[Stored data entries]
----
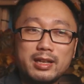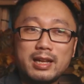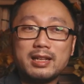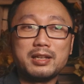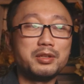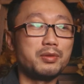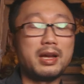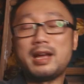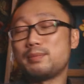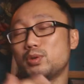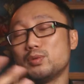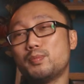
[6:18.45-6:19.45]
and then you can
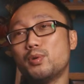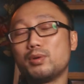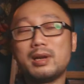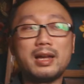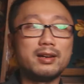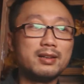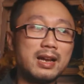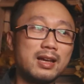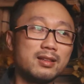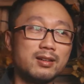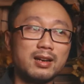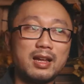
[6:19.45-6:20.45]
have to put like
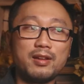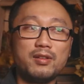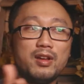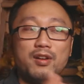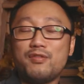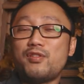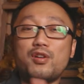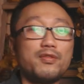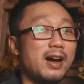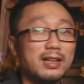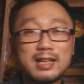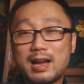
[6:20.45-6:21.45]
another like
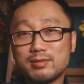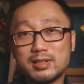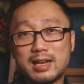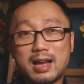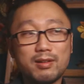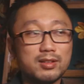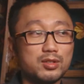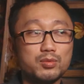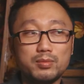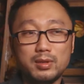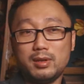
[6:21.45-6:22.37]
$4,000-$5,000 to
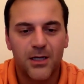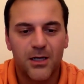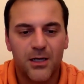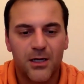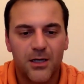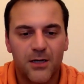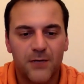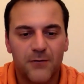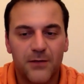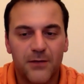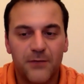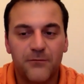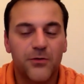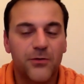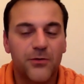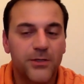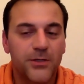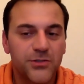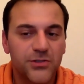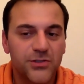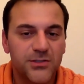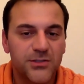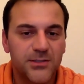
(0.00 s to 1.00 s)
Uh, if you're
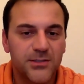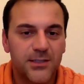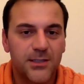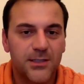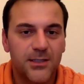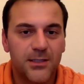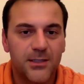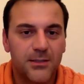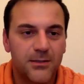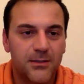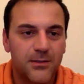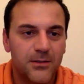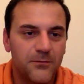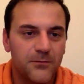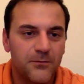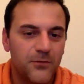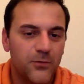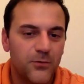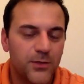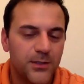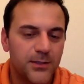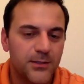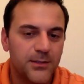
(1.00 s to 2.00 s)
interested in
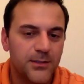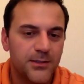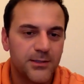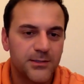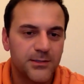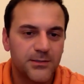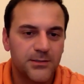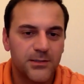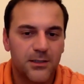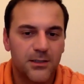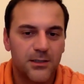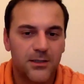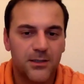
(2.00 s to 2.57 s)
viewing this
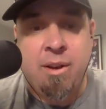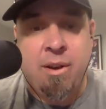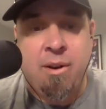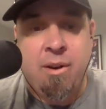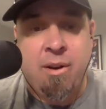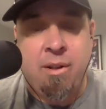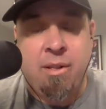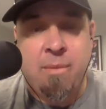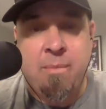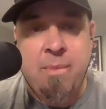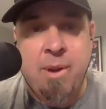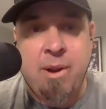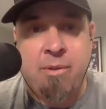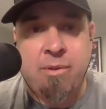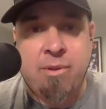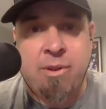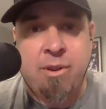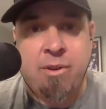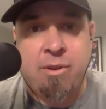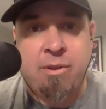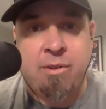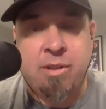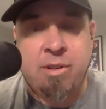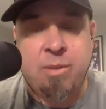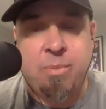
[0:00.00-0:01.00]
All
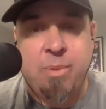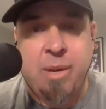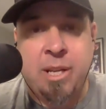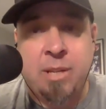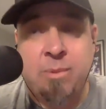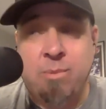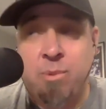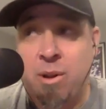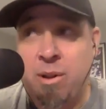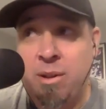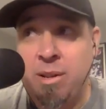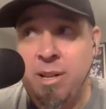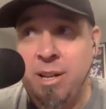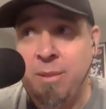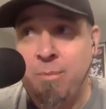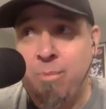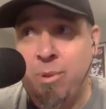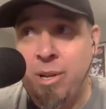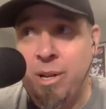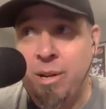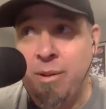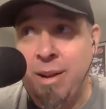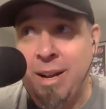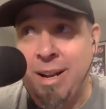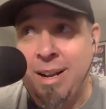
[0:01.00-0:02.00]
American Girls Baseball League
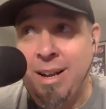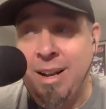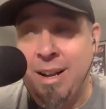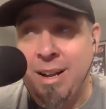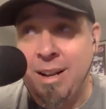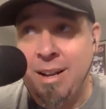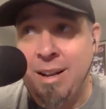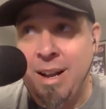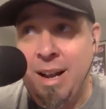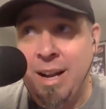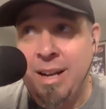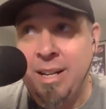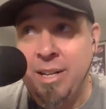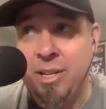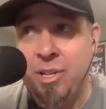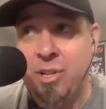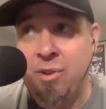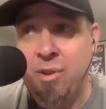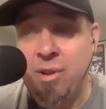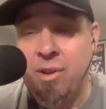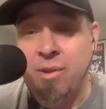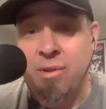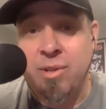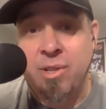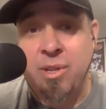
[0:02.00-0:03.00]
player at 92
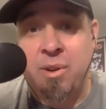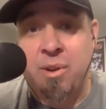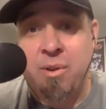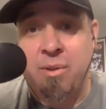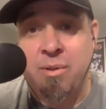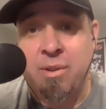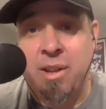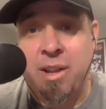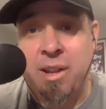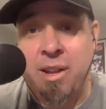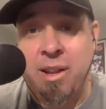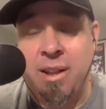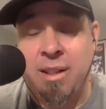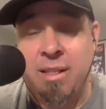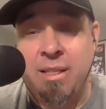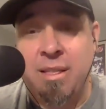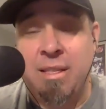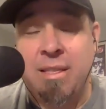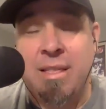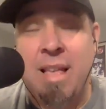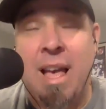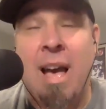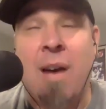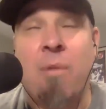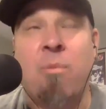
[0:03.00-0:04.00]
years old. It,
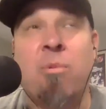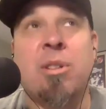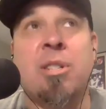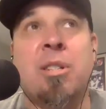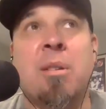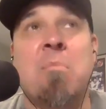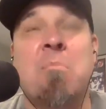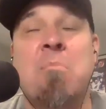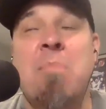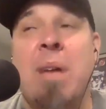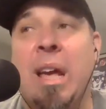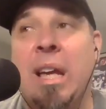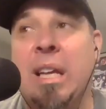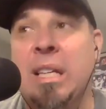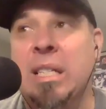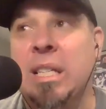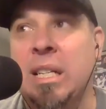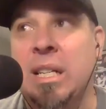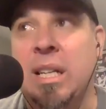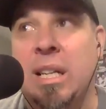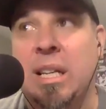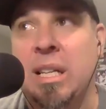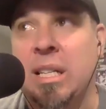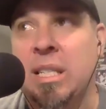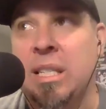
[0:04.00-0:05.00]
that was
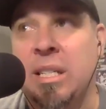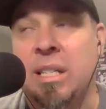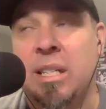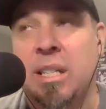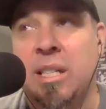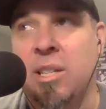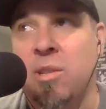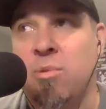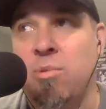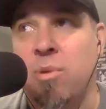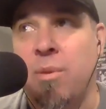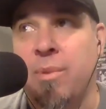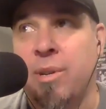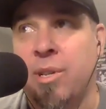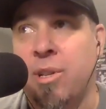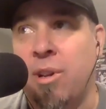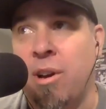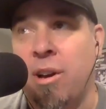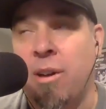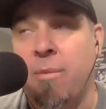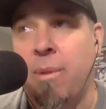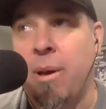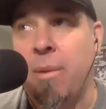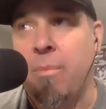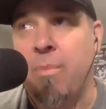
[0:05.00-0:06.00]
amazing to listen to this woman
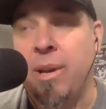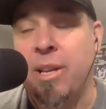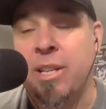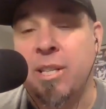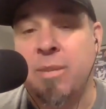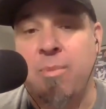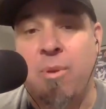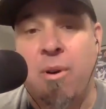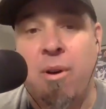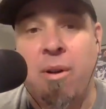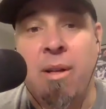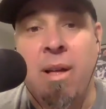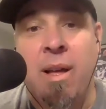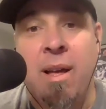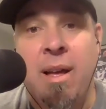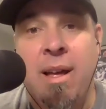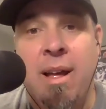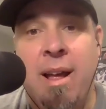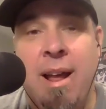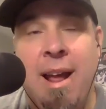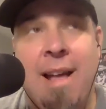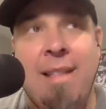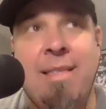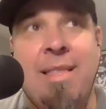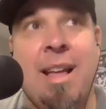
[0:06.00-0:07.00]
talk about baseball
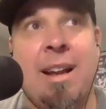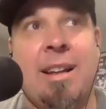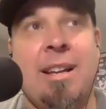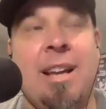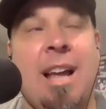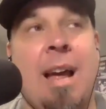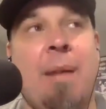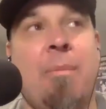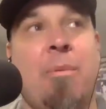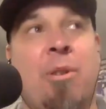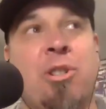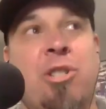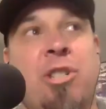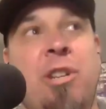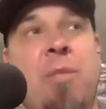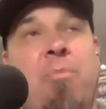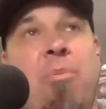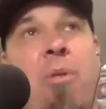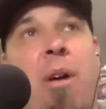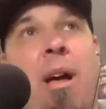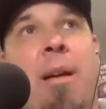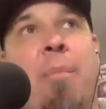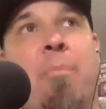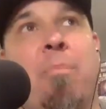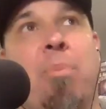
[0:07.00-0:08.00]
at that time because she
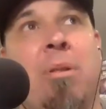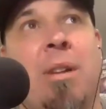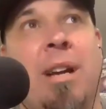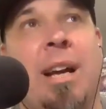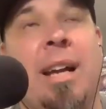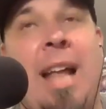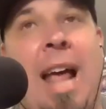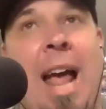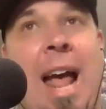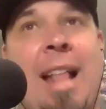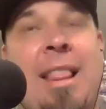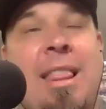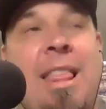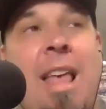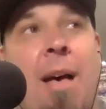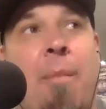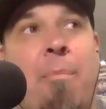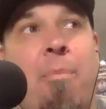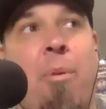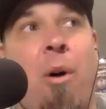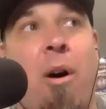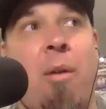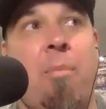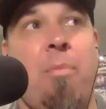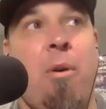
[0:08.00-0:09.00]
probably played at that
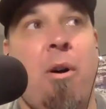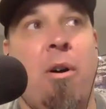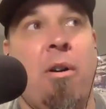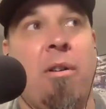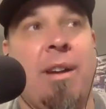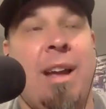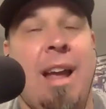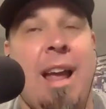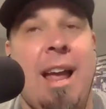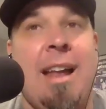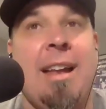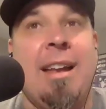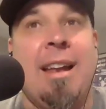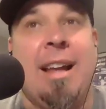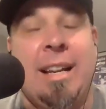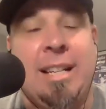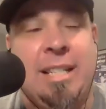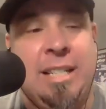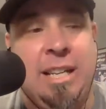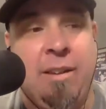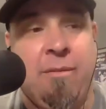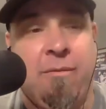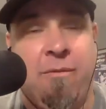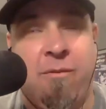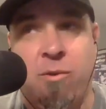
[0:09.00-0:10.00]
ballpark in
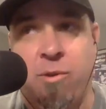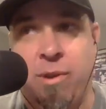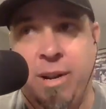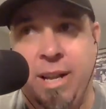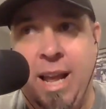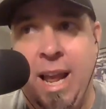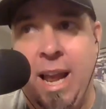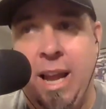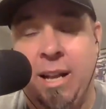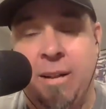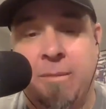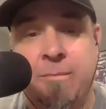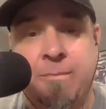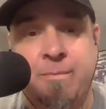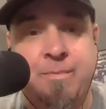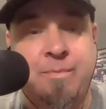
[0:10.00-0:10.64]
1948.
----
WHAT YOU HAVE TO DO → Repeat each line word for word, from the one with "[0:02.00-0:03.00]" down to the last line of the data, and keep the pictures out of it.

SOLVED EXERCISE →
[0:02.00-0:03.00]
player at 92
[0:03.00-0:04.00]
years old. It,
[0:04.00-0:05.00]
that was
[0:05.00-0:06.00]
amazing to listen to this woman
[0:06.00-0:07.00]
talk about baseball
[0:07.00-0:08.00]
at that time because she
[0:08.00-0:09.00]
probably played at that
[0:09.00-0:10.00]
ballpark in
[0:10.00-0:10.64]
1948.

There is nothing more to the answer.